The debate about real versus artificial Christmas trees used to be all about authenticity versus convenience. But these days, it’s also about which tree is truly the most earth friendly.
The debate rages on, starting up every year about this time. It never seems to be settled, because both options have their naughty and their nice aspects.
Believe it or not, the first artificial Christmas trees were made from toilet brush bristles in the 1930s by the Addis Brush Company, true – and eww! But don’t worry, most of today’s trees are made from metal and PVC, a petroleum based plastic product. There are other types of trees made from Mylar, fiber optic cable, or recycled materials including cardboard and newsprint. About 80 percent (is that all?) of the 10 million or so artificial trees sold in the U.S. every year come from China.
People who buy artificial trees cite the cost of real trees and the ease of setting one up, but the single most popular reason is the convenience: no watering needed, and no messy cleanup of needles all over the floor.
Real Christmas trees are still the more popular choice overall. Americans will buy more than 30 million real Christmas trees this year. Growing real trees is big business. A half million acres are in production to grow Christmas trees in the U.S., with 350 million trees growing at any given time. One hundred thousand people are employed in the Christmas tree industry.
During their production, Christmas trees absorb carbon dioxide from the air, and produce oxygen. But they may require applications of pesticides, herbicides and fertilizers. The ideal tree would be raised organically with integrated pest management, but this is rare.
In some parts of the country, the Christmas tree in your living room was trucked hundreds or thousands of miles to reach your local Christmas tree lot, which means the use of fossil fuels and other negative impacts of transportation. It’s less than an artificial tree coming from China, but if you keep an artificial tree a decade, it may even out.
Artificial trees don’t biodegrade, so after you dispose of one it will remain in a landfill for decades. Ninety-three percent of real Christmas trees are successfully recycled into mulch used in landscaping, or chipped and used for playground materials, hiking trails, paths and even beachfront erosion control.
We probably haven’t given you a compelling reason yet to make the call one way or another. It is a difficult choice. Add to the facts all of the emotion and tradition involved in your decision. If it just wouldn’t be Christmas for you without a real tree, no amount of reasoning will change your mind.
This discussion is a net positive no matter what you decide. Every time you buy something – and we know you will be buying a LOT of stuff this time of year – it gives you the opportunity to evaluate the environmental impact of your purchasing decisions.
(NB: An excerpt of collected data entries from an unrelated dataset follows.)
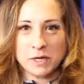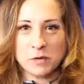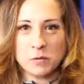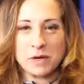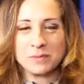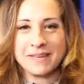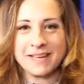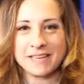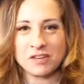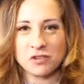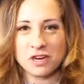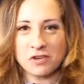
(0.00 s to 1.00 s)
Good morning. Welcome
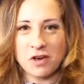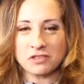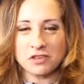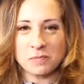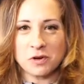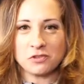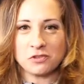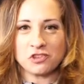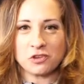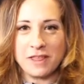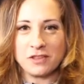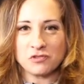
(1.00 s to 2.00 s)
to NASDAQ Trade Talks. I'm your
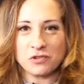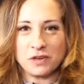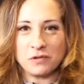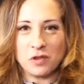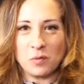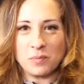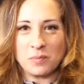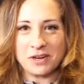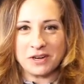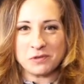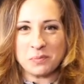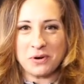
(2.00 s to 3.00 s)
host, Jill Malandrino,
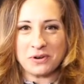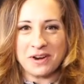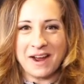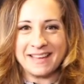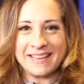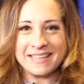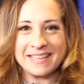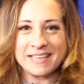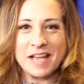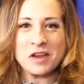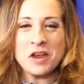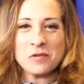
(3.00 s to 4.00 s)
global markets reporter at
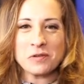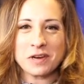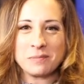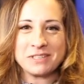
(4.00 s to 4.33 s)
NASDAQ.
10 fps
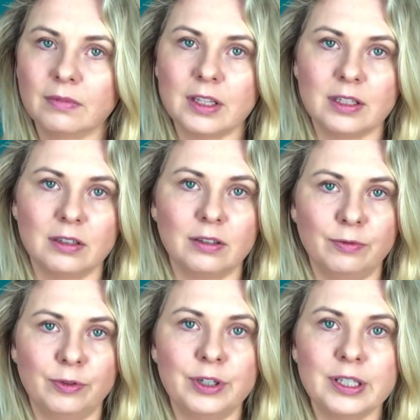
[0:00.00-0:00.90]
This is the
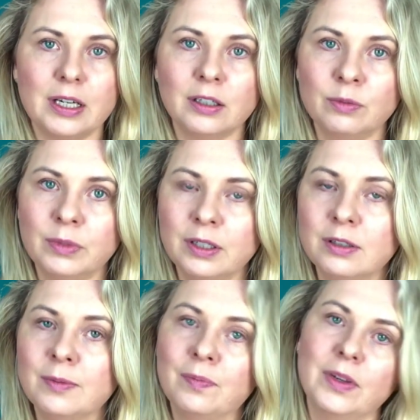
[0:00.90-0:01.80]
first
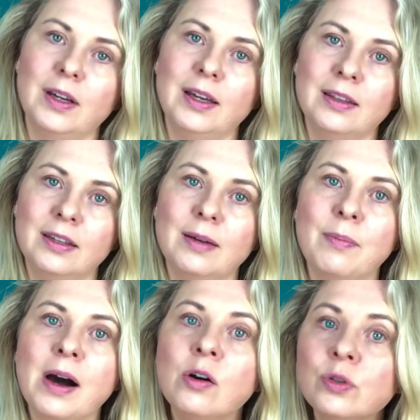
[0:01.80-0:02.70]
argument, and the
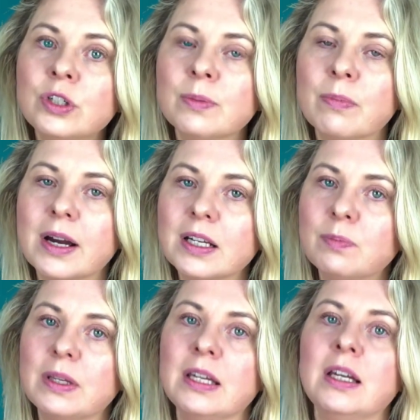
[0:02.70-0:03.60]
amount
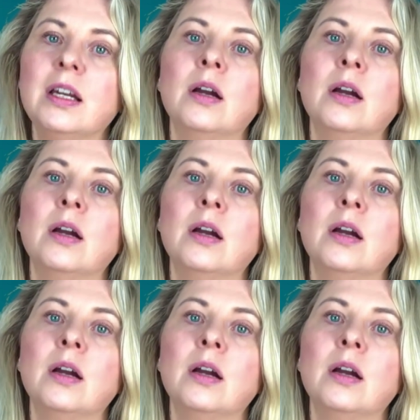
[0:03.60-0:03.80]
might be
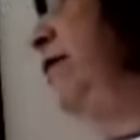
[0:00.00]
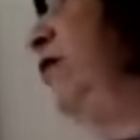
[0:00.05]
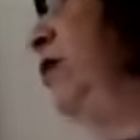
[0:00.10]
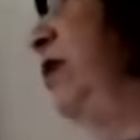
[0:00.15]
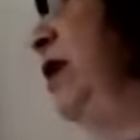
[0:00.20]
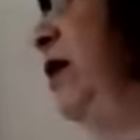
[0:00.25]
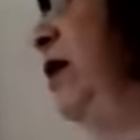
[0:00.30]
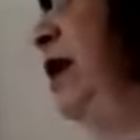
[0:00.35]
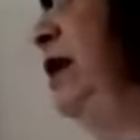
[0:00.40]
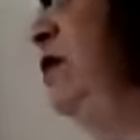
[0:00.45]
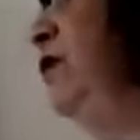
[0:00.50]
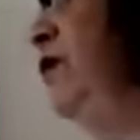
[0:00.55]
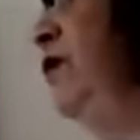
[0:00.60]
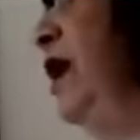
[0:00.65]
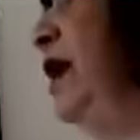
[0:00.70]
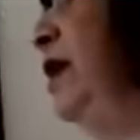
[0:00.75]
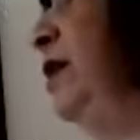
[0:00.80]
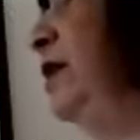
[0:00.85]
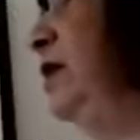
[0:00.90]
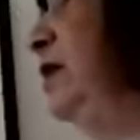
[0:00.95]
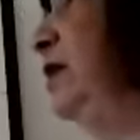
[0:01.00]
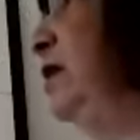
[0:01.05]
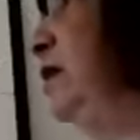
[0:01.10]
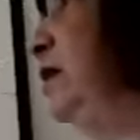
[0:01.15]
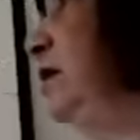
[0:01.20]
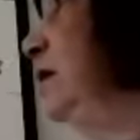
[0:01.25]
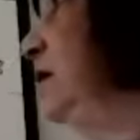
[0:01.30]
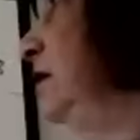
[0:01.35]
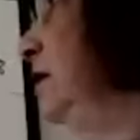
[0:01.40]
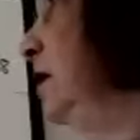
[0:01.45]
Now I divide
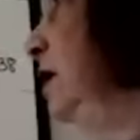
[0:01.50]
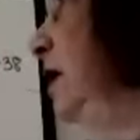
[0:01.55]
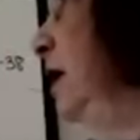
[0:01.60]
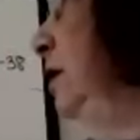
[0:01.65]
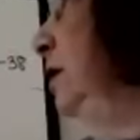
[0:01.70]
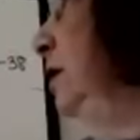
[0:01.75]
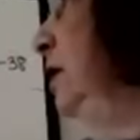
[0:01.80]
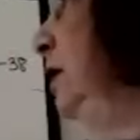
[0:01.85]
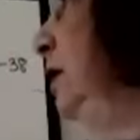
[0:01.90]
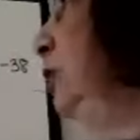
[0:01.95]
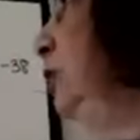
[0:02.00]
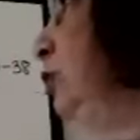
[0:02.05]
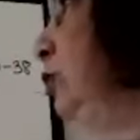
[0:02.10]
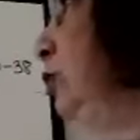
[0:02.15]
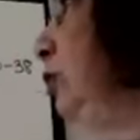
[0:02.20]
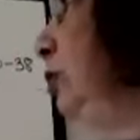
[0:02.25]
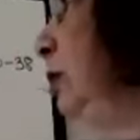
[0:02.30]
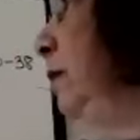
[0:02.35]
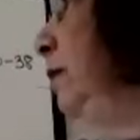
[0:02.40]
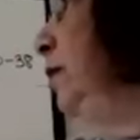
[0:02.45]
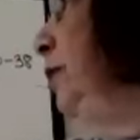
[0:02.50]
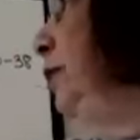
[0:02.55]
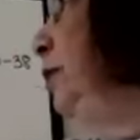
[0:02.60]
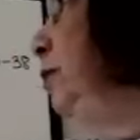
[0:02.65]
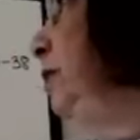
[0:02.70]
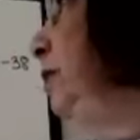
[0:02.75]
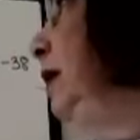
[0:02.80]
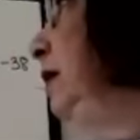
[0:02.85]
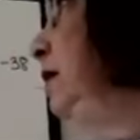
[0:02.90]
this into each term. 3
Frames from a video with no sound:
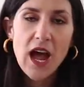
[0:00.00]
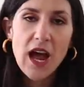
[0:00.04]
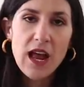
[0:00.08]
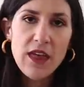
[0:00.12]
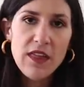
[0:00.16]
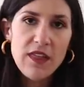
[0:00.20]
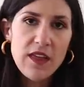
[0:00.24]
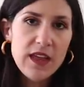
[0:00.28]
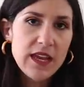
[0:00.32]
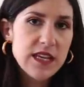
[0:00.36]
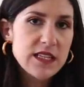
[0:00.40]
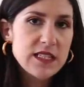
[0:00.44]

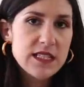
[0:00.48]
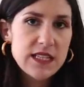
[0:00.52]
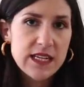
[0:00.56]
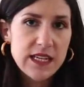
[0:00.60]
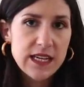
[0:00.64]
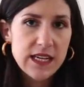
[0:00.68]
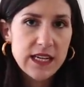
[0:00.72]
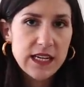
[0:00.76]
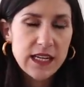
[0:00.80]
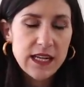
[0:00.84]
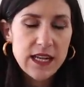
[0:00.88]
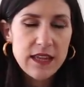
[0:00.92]
I think
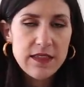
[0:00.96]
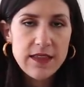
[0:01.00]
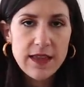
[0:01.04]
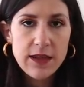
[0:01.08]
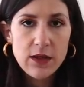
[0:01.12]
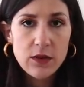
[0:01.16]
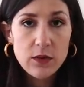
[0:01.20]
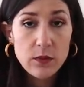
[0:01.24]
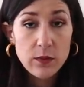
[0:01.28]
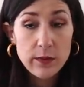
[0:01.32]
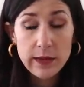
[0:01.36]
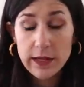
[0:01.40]
aesthetically
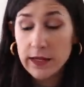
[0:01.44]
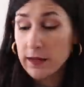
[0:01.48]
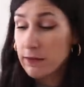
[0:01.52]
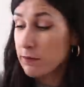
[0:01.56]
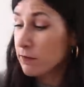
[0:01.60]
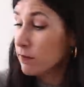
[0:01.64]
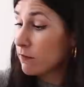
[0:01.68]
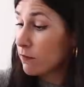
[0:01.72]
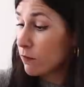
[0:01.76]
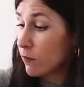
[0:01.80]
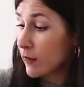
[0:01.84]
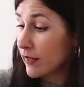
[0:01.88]
they look
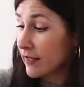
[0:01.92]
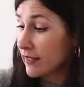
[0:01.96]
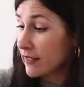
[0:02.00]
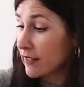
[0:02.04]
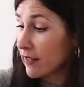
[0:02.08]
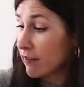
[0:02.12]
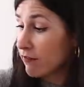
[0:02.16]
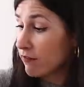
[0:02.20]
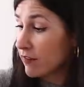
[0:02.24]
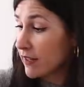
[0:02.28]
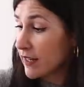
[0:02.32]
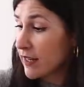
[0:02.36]
really, really
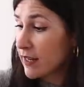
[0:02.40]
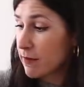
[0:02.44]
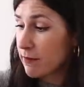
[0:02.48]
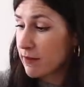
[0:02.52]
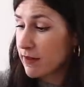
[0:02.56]
lovely.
Stopping to think about it whether it’s a Christmas tree or another product is healthy all around.
So if you do choose a real tree, try to buy it from a local tree farmer. Don’t buy one on a large commercial lot where the trees have a long way on a big truck from a huge commercial tree farm without sustainable practices. If you are buying an artificial tree, find out whether you can purchase one made from recycled materials.
You can bypass this debate: consider a living, potted Christmas tree if it’s feasible for you. Roll it into the house for a few weeks, than plant it outside or donate it for planting after the holidays.
For me, it comes down to a single issue: fire safety. There is no doubt that real Christmas trees are the cause of numerous house fires every year, resulting in significant damage, injuries and even deaths. People forget to water. They use the wrong lights. They put the tree too close to heating sources. Or all of the above. According to the National Fire Protection Association, U.S. fire departments respond to an average of 230 home structure fires every year that were started by Christmas trees, causing six fatalities, two dozen injuries and over $18 million in direct property damage.
Artificial trees are usually fire retardant and very safe from fire danger. To me, living in Southern California and having experienced the loss of a home due to fire along with many other people, this ends the debate for me.